Candy is not the most harmful food for teeth : New York Post Candy is not the most harmful food for teeth : New York Post

Candy is not the most harmful food for teeth : New York Post

Candy is not the most harmful food for teeth : New York Post

We often think that the worst food for our teeth is sugary foods, because they allow bacteria to accumulate in the mouth, which can lead to tooth decay and gum disease.

However, you may be surprised that when it comes to oral health, there are some foods and drinks that dentists consider to be more harmful to dental health than candy.

'Sticky and baked' carbohydrates, such as white bread, pasta, potato chips and crackers, are worse than sweets when it comes to poor dental health.

“The reason fermentable carbohydrates are so bad for your teeth is that they specifically break down into sugars as you chew them in your mouth,” dental expert Whitney DiFugio explained to The Post, calling them “deceptive sugars.”

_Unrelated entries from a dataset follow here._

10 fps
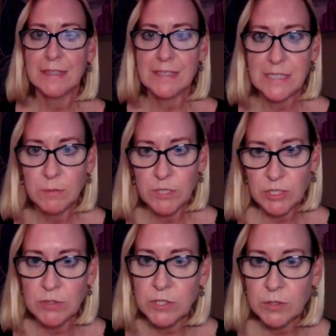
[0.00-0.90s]
see what
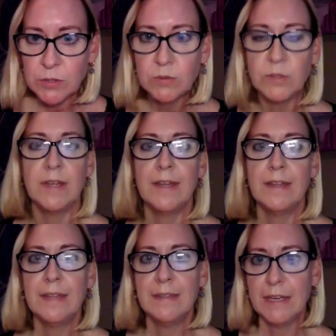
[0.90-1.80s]
you do,
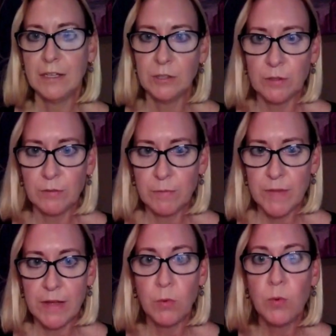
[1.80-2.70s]
then they can learn from
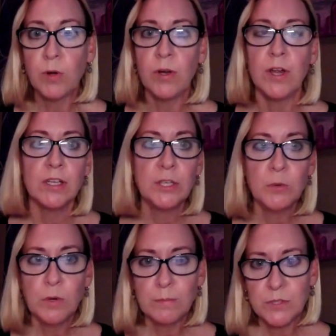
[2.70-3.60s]
that. Or you
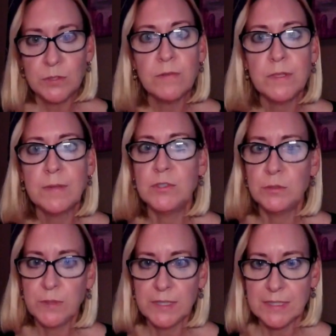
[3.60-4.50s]
observe them
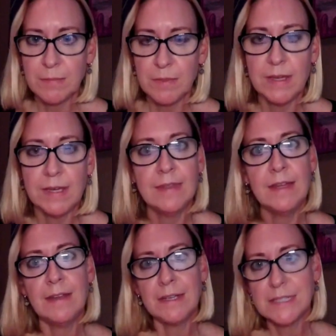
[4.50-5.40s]
doing something, and then
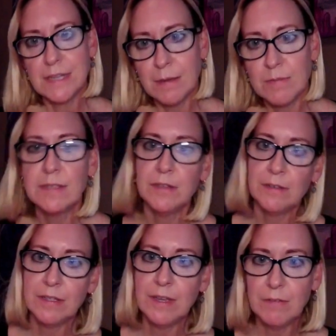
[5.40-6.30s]
next time you
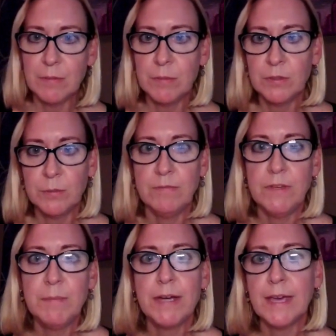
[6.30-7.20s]
can give them a little bit
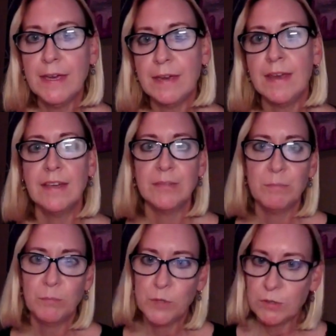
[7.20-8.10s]
feedback. Hey,
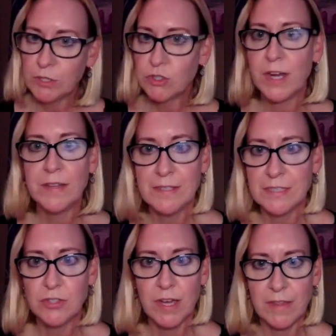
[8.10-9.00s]
you could try this,
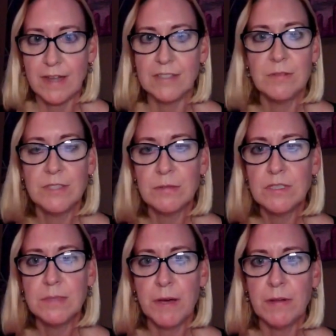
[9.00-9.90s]
try that. So it's always
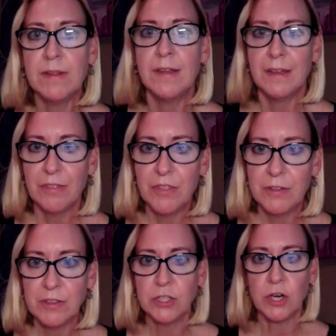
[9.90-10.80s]
about the
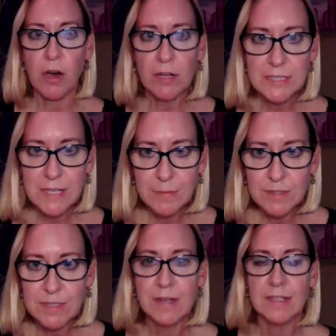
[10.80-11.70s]

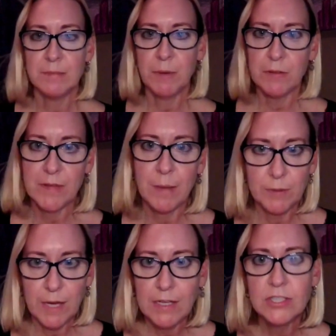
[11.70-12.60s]
concepts, and it's about the
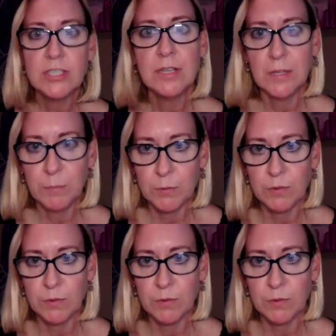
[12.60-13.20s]
application and the pull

She added that these specific carbohydrates make the mouth more acidic because saliva works overtime to remove sticky food from your teeth, which “increases the possibility of tooth decay.”

On the other hand, dark chocolate is surprisingly good for your teeth because it can be cleaned easily, as are foods that “require vigorous biting and chewing,” such as crunchy vegetables like carrots and celery, while whole grains are generally better for your dental health.

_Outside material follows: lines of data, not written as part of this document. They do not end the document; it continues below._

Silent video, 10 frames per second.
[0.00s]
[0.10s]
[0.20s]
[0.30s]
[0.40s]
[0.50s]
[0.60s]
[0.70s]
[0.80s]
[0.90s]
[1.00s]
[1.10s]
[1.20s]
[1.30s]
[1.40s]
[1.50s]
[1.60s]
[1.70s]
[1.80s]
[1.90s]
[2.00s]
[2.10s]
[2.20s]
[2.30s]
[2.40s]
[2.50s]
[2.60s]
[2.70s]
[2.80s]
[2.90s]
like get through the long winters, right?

Just as some foods can affect your skin or heart health, the same goes for your teeth.

DeFoggio recommends that if you want to eat some sticky sweets or a bag of potato chips, you should eat all the snacks at once, because eating them throughout the day is “the absolute worst for the teeth” because the mouth will be constantly acidic.

She pointed out that the order in which you eat your favorite foods is no less important. Neutral foods - most fruits, vegetables and dairy products such as yogurt - should always be eaten last.

“So, for example, if you eat cheese and crackers, you should always try to have the cheese be the last thing in your mouth to help neutralize the pH in your mouth from the decay-causing crackers,” DiFoggio continued.

But if there isn't any cheese, she recommends just swishing with water to rinse away any remaining food or using gum that contains xylitol as an ingredient, because it can neutralize the acid in the mouth.

However, of course, nothing beats a good brushing and flossing.

DiFoggio warned that it takes between 24 to 72 hours for plaque, the sticky film that builds up on our teeth throughout the day, to harden into permanent tartar. So, skipping just one day of flossing can accelerate harmful buildup, which has the potential to erode bone, cause gum disease or tooth decay, and worse, tooth loss.